Catherine Watson Koziol
Administrative Law Judge

Filed: June 8, 2010

[1] Although the § 10A conference was held on June 30, 2004, the modification of benefits was effective as of the filing date of the order, July 1, 2004.

[2] Following hearing, the parties submitted an agreed statement of facts, which the judge incorporated into his decision. (Dec. 4-9.) The agreed facts included the findings of Dr. Conforti following his first examination of the employee on June 16, 2004, which were essentially the same as those noted in his second report dated April 12, 2006. The doctor's 2004 report was not admitted as additional medical evidence, but was referenced by Dr. Conforti in his 2006 report. (Employee Ex. 3.)

[3] We observe the relevant period of incapacity in dispute was from and after February 2, 2004, the date the insurer filed its complaint to modify or discontinue weekly incapacity benefits. See Cubellis v. Mozzarella House, Inc., 9 Mass. Workers' Comp Rep. 354, 356 (1995)(order of discontinuance may go back no further than date request for such filed).

[4] By letter dated May 29, 2007 and contained in the board file, employee's counsel informed the judge the employee returned to work on October 9, 2006 earning $22.00 per hour with overtime. See Rizzo, supra.

[5] The insurer was not entitled to relief on its complaint any earlier than the date on which the complaint was filed. See footnote 3, supra.

[6] As the Appeals Court has recently emphasized, "[t]he decision maker must . . . support the earning capacity he assigns by explaining its 'source and application,' including a 'factual source' for the monetary figure." Eady's Case, 72 Mass. App. Ct. 724, 726 (2008), quoting Dalbec's Case, 69 Mass. App. Ct. 306, 317 (2007).
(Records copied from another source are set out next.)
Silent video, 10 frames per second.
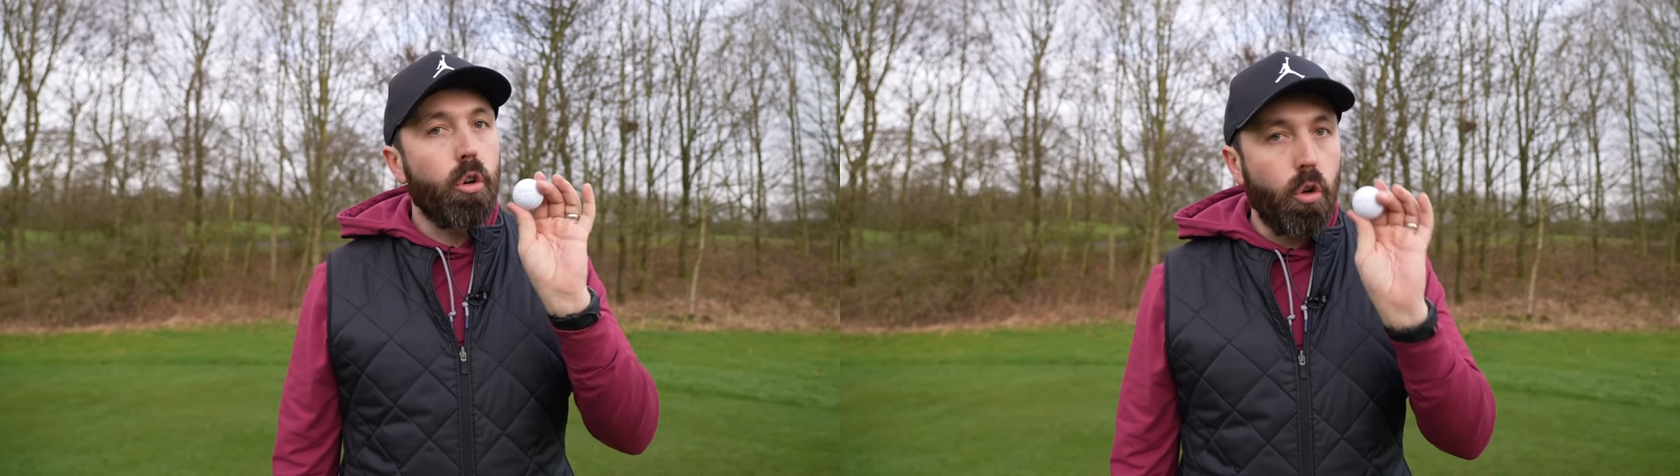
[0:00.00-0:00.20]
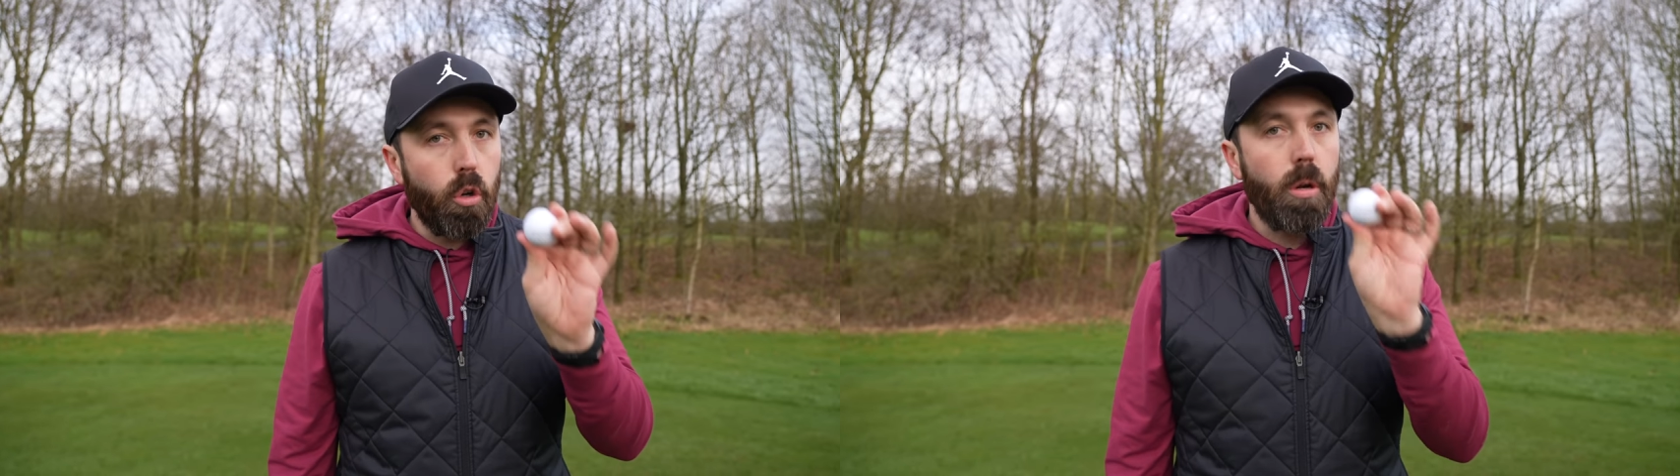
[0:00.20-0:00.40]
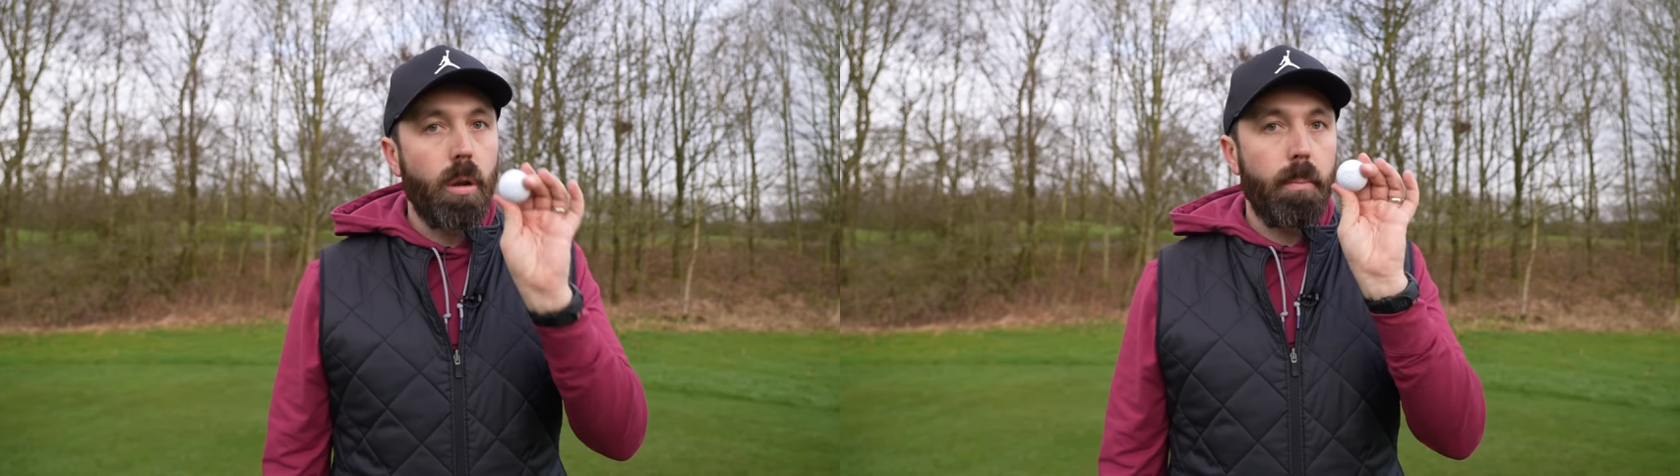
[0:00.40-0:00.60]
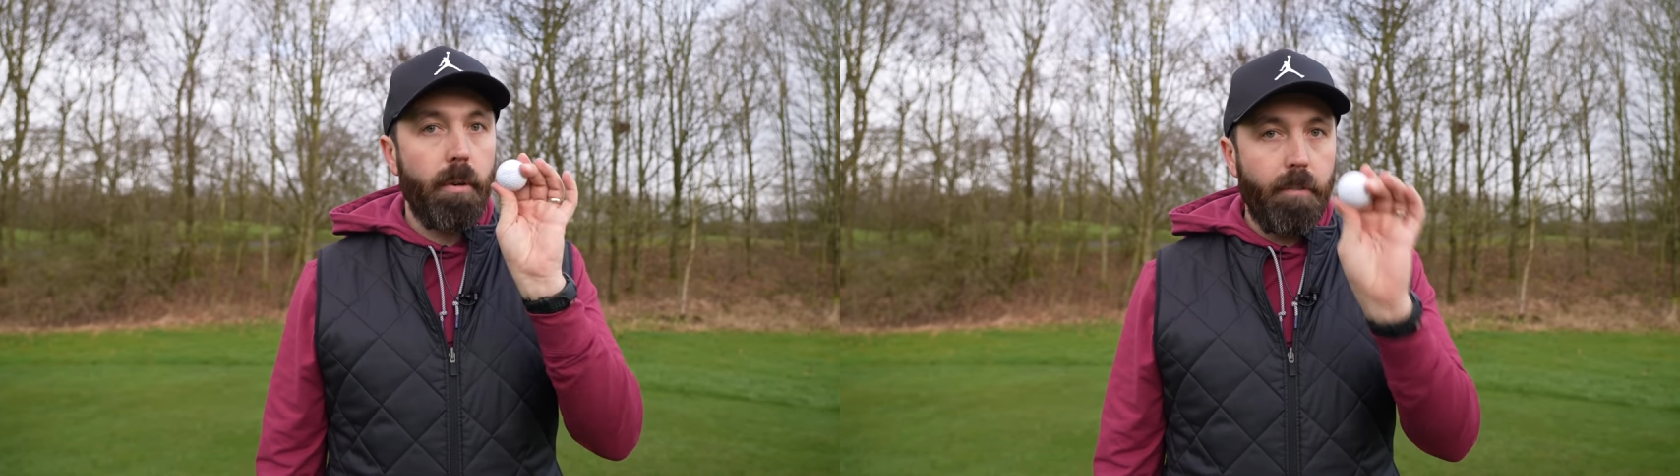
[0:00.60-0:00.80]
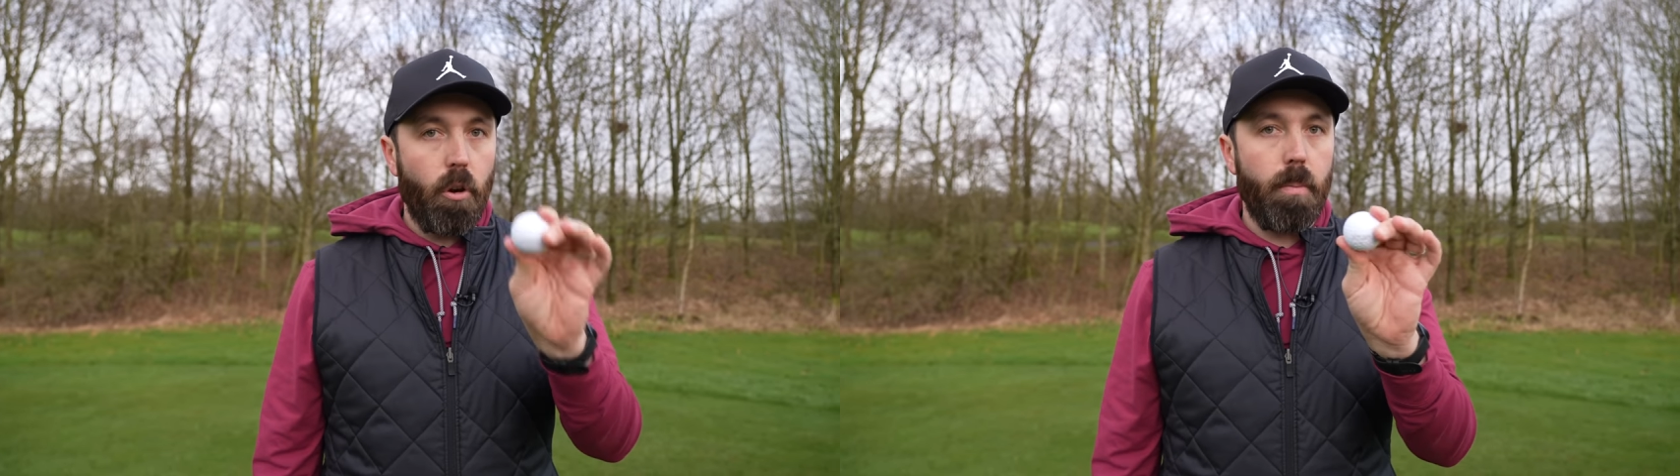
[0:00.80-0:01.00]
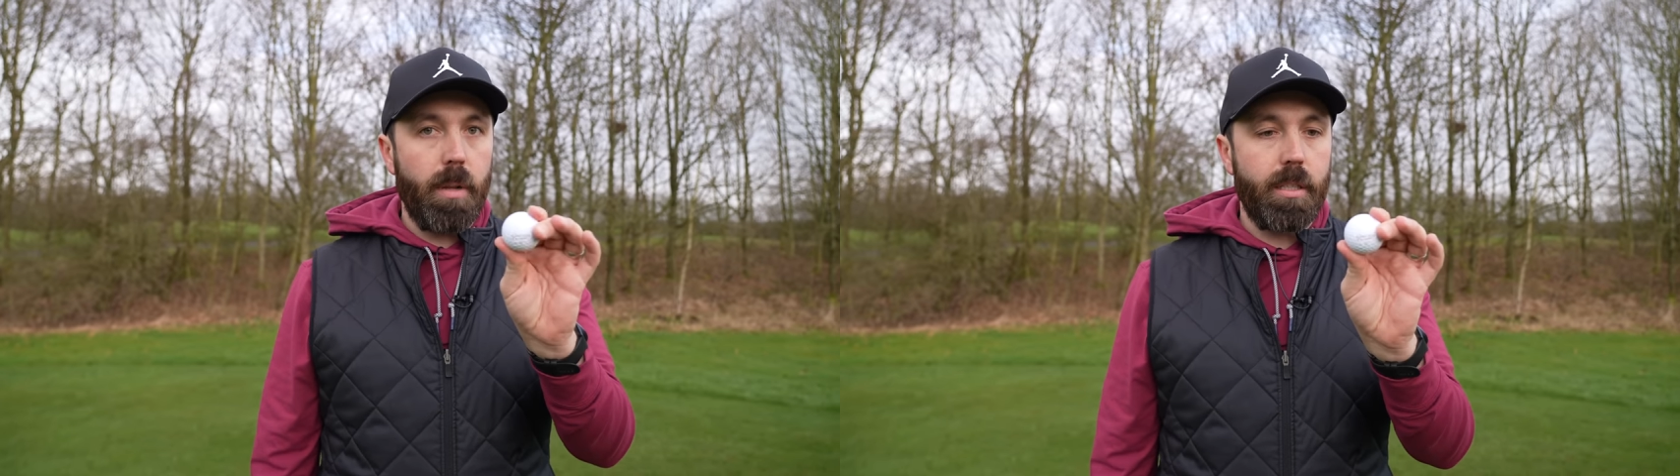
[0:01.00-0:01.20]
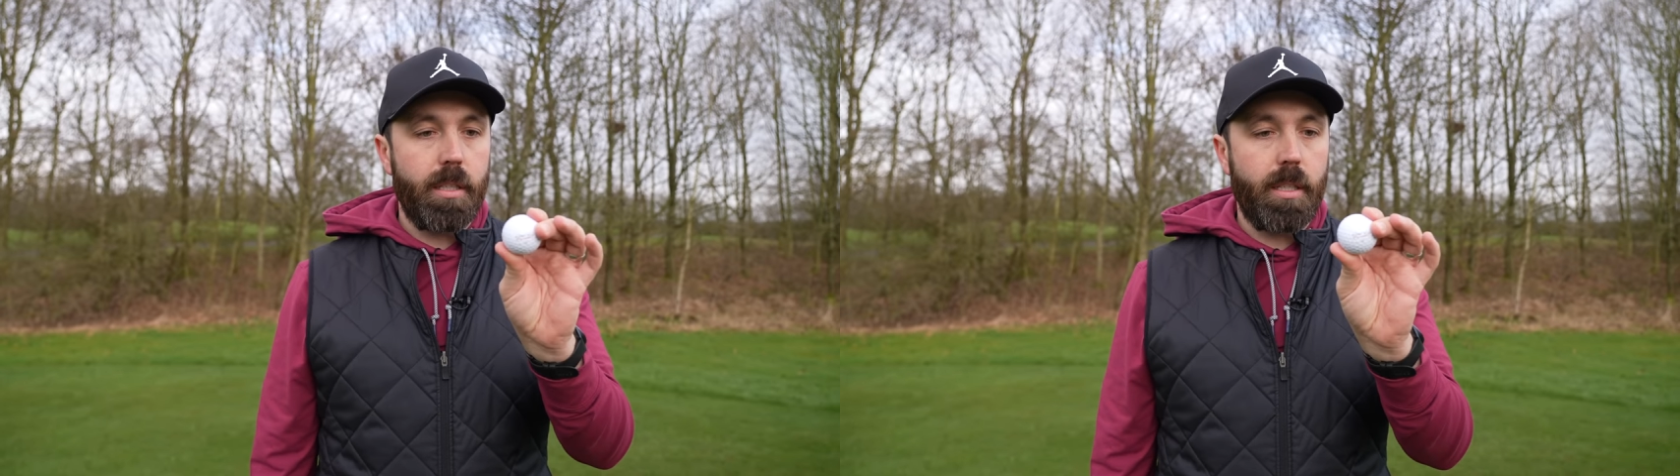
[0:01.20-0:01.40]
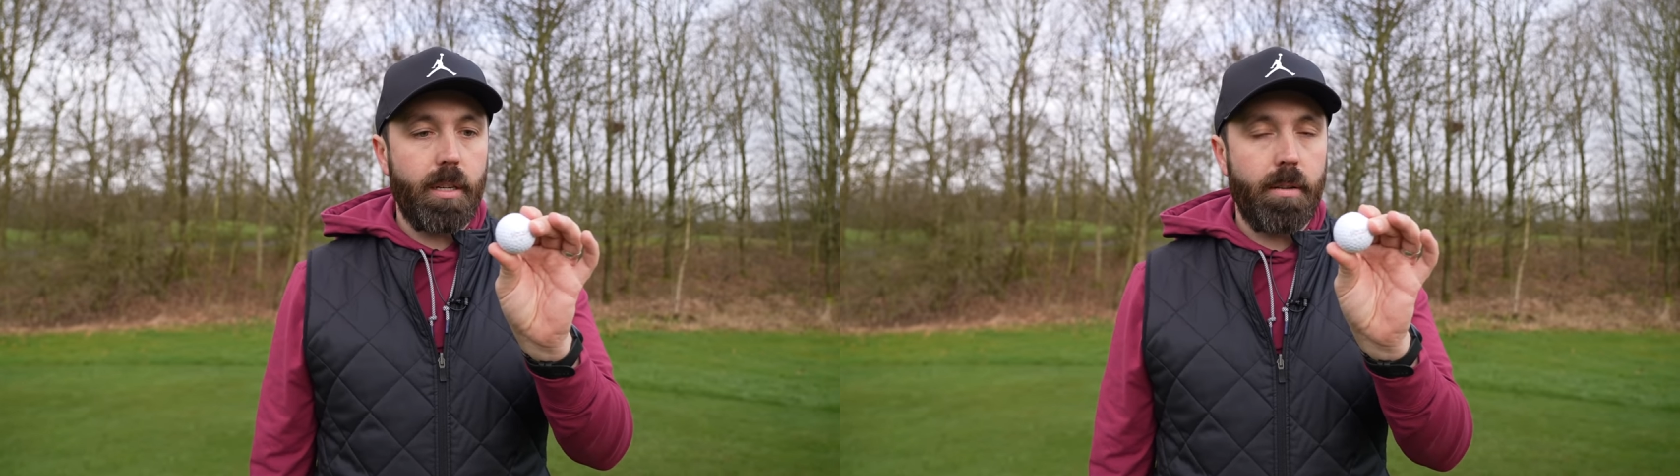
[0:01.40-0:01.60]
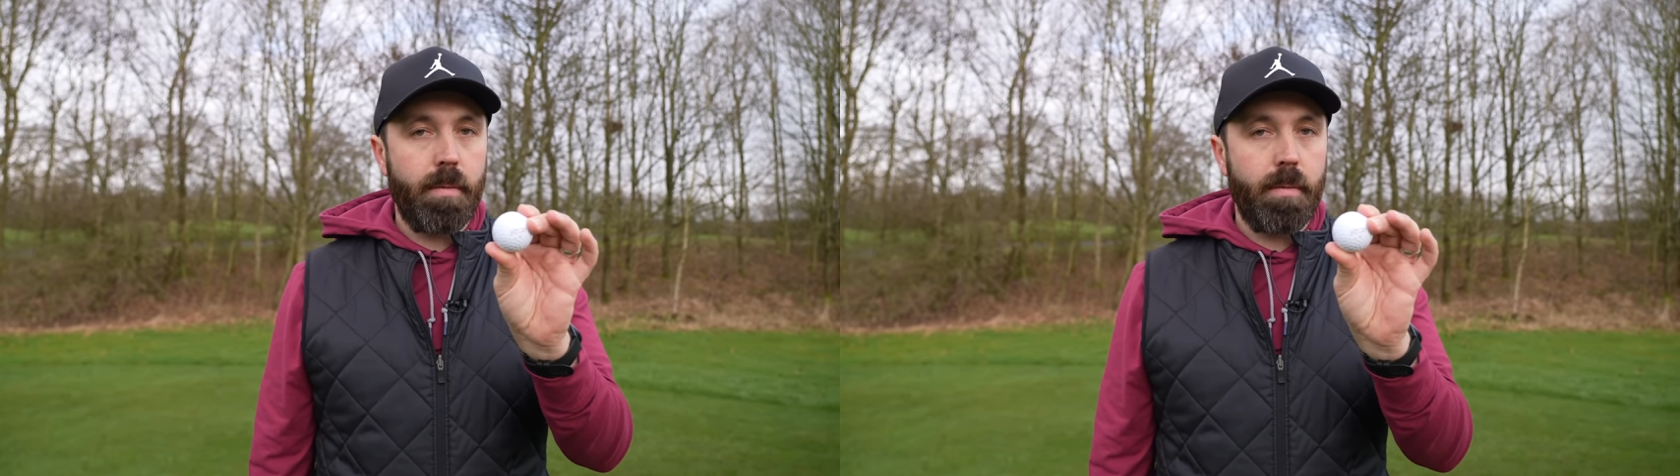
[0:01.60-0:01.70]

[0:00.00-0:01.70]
good performance.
The three elements, or subsidiary findings, supporting the assignment of an earning capacity are:

(1) the employee's medical limitations, see Trant's Case, 21 Mass. App. Ct. 983, 984-985 (1986), (2) the employee's employment capabilities, including age, education, work experience and transferable skills, see Ballard's Case, 13 Mass. App. Ct. 1068, 1068-1069 (1982), and (3) the market for the employee's skills. See Dalbec's Case, [69 Mass. App. Ct. 306], 316-317, 318 n.14 (2007). See also Sylva's Case, 46 Mass. App. Ct. 679, 681 (1999)(referring to this third element as the "economic element").

Eady's Case, supra at 727.

[7] As the employee has not appealed the hearing decision, he may not obtain a more favorable result on recommittal. See, e.g., Vallieres v. Charles Smith Steel, Inc., 23 Mass. Workers' Comp. Rep ___ (December 16, 2009); Andre v. F. C. Constr. Co., 19 Mass. Workers' Comp. Rep. 124, 128 (2005), citing Brackett v. Modern Continental Constr. Co., 19 Mass. Workers' Comp. Rep. 11 (2005).

[8] Of course, although the employee's medical condition might remain the same, his vocational status, i.e., his education or training, could increase his capacity to earn. The agreed statement of facts indicates the employee was involved in a retraining program. (Dec. 9.) However, the judge made no findings on the nature, length, or impact of the program on the employee's job prospects.